- Active: September 1936–February 1937
- Country: Spain
- Allegiance: Confederación Nacional del Trabajo
- Branch: Confederal militias
- Type: Militia column
- Part of: Eixea-Uribes Column; Torres-Benedito Column;
- Colours: Red; Black;
- Engagements: Spanish Civil War Teruel front;

= Iberia Column =

Anarchist militia column during the Spanish Civil War

The Iberia Column (Columna Iberia) was a column of the confederal militias that fought in the Spanish Civil War. It was formed in Alacant and posted on the front lines in the province of Teruel. It joined the Torres-Benedito Column, within which it supported the militarisation of the militias and was integrated into the 81st Mixed Brigade of the Spanish Republican Army.

==Formation==
The Iberia Column was established in September 1936, made up of Valencian members of the Iberian Anarchist Federation (FAI) and members of the Confederación Nacional del Trabajo from Alacant. It was organised into centurias that acted under the direction of a war committee, which included anarchists such as Vicente Sanchís, Modesto Mameli and José Padilla. It had its own supply and healthcare services, as well as a field hospital with 72 beds for the wounded.

==Teruel front==
The column marched to the Teruel front, where it remained throughout its existence. There it was integrated into the Eixea-Uribes Column, itself composed of militants of the Unified Socialist Youth.
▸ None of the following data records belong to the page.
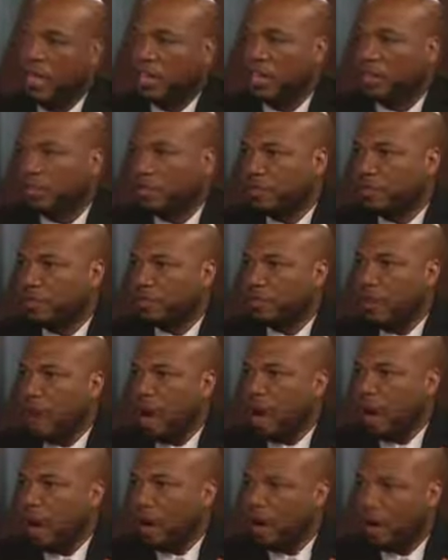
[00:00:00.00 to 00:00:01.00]
enter into
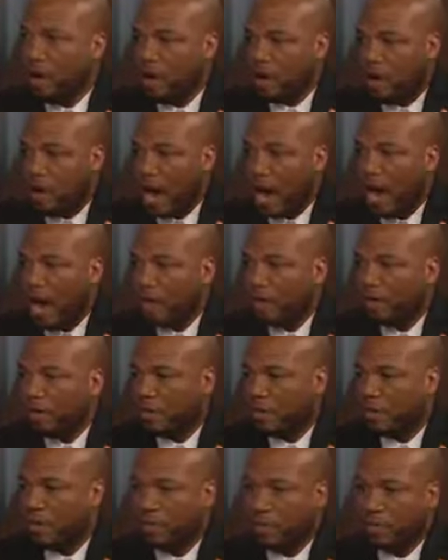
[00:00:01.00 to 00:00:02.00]

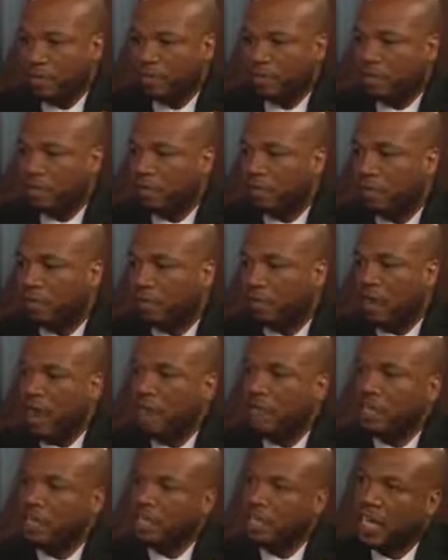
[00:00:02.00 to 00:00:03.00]
our fields of
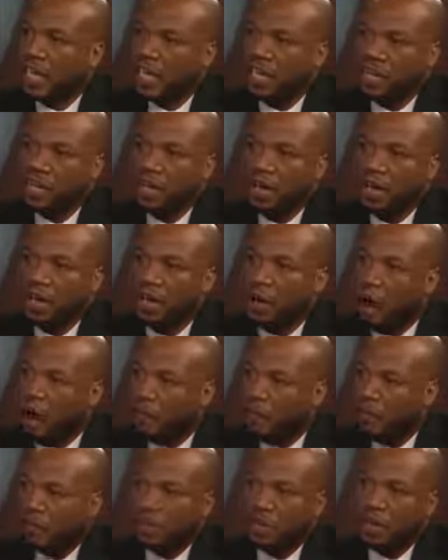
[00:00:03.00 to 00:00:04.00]
higher education, our
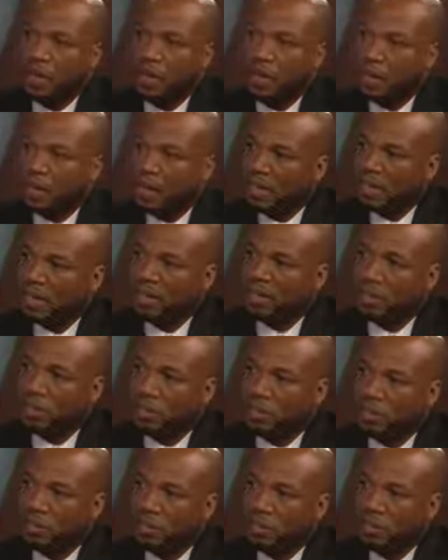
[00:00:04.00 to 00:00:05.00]
Harvards, our MITs,
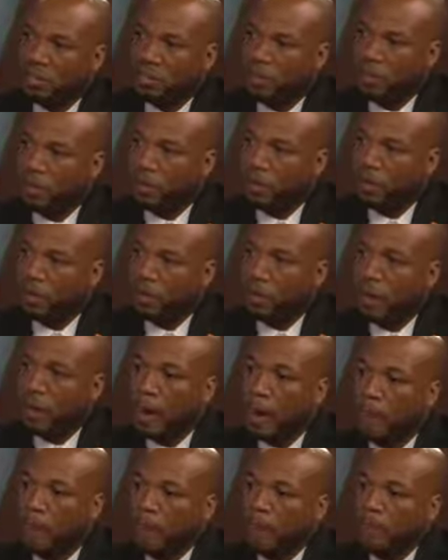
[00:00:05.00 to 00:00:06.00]
our Northeasterns of the world.
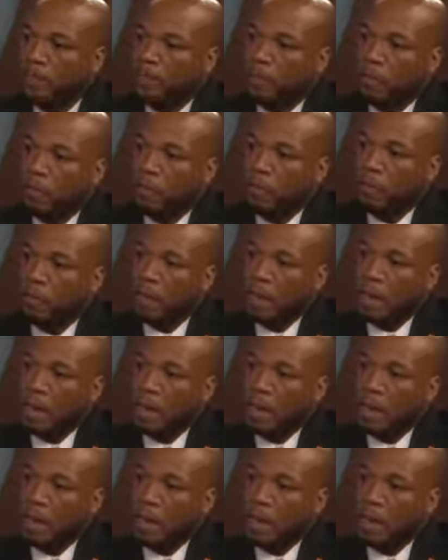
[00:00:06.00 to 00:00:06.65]
SoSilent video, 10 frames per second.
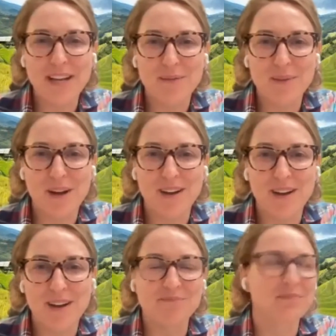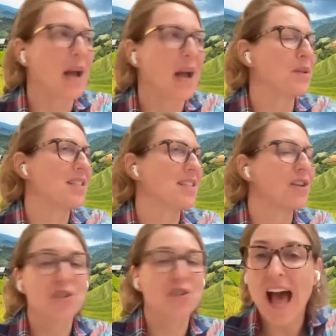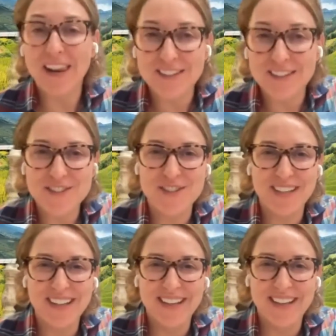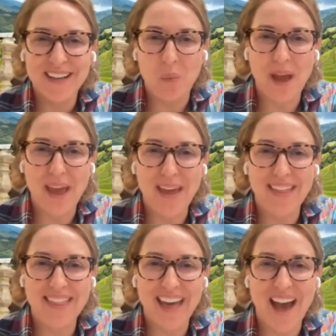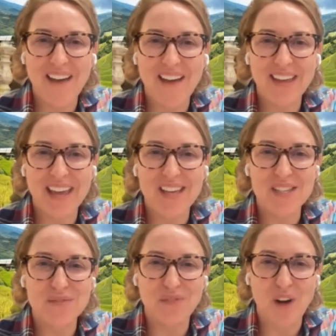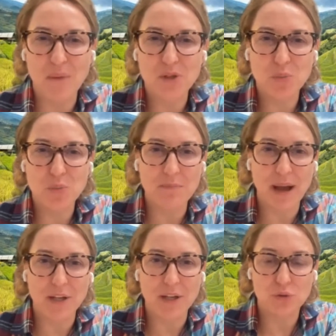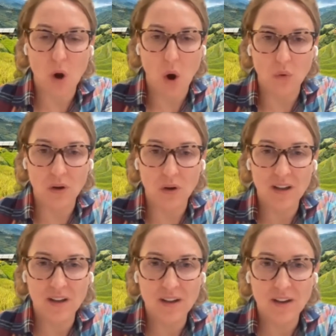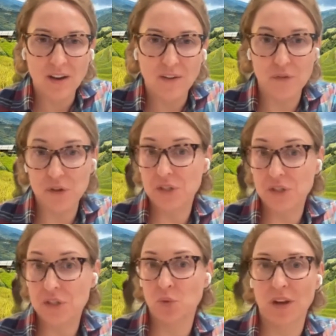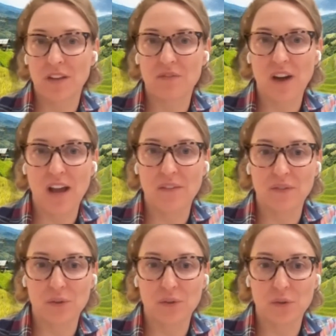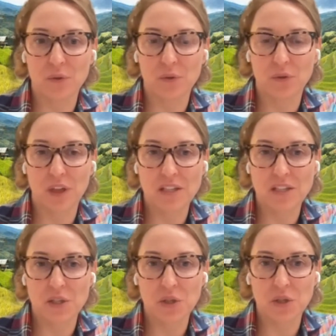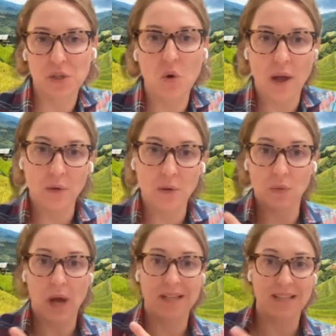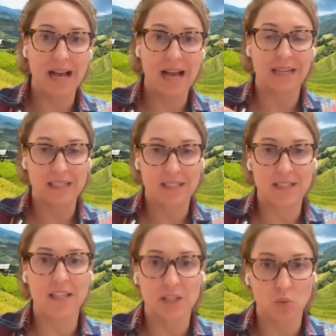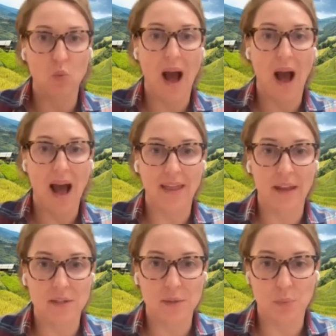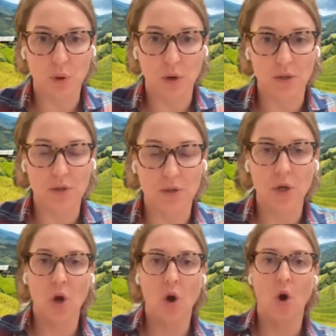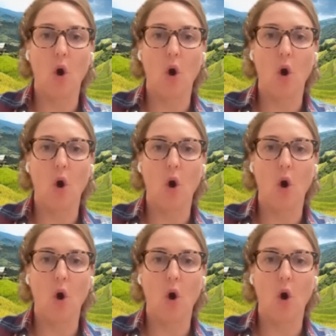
a bigger, um, I would say, challenge with having his farm sprayed by a drone versus a 25 year old who thinks it's cool and who exactly sees why that is important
It soon left that column and joined the Torres-Benedito Column, led by Jesús Velasco Echave. It did not participate in the Republican offensive on Teruel in December 1936.

==Militarisation==
Following the failed attack on Teruel, in February 1937, a delegate from the Iberia Column attended a plenum of the confederal militias, where they discussed the proposal for the militarisation of the militias. Their delegate announced that the Column would submit to a single command and military discipline, and promised to shoot any deserters, but refused to accept the authority of officers that commanded from the rear guard. The Iberia Column delegate also called for the militias themselves to conscript any apolitical people who remained inactive in Republican territory. In the spring of 1937 the column was militarised without opposition from its members. Together with the Torres-Benedito Column, it was integrated into the 81st Mixed Brigade, which formed part of the 41st Division.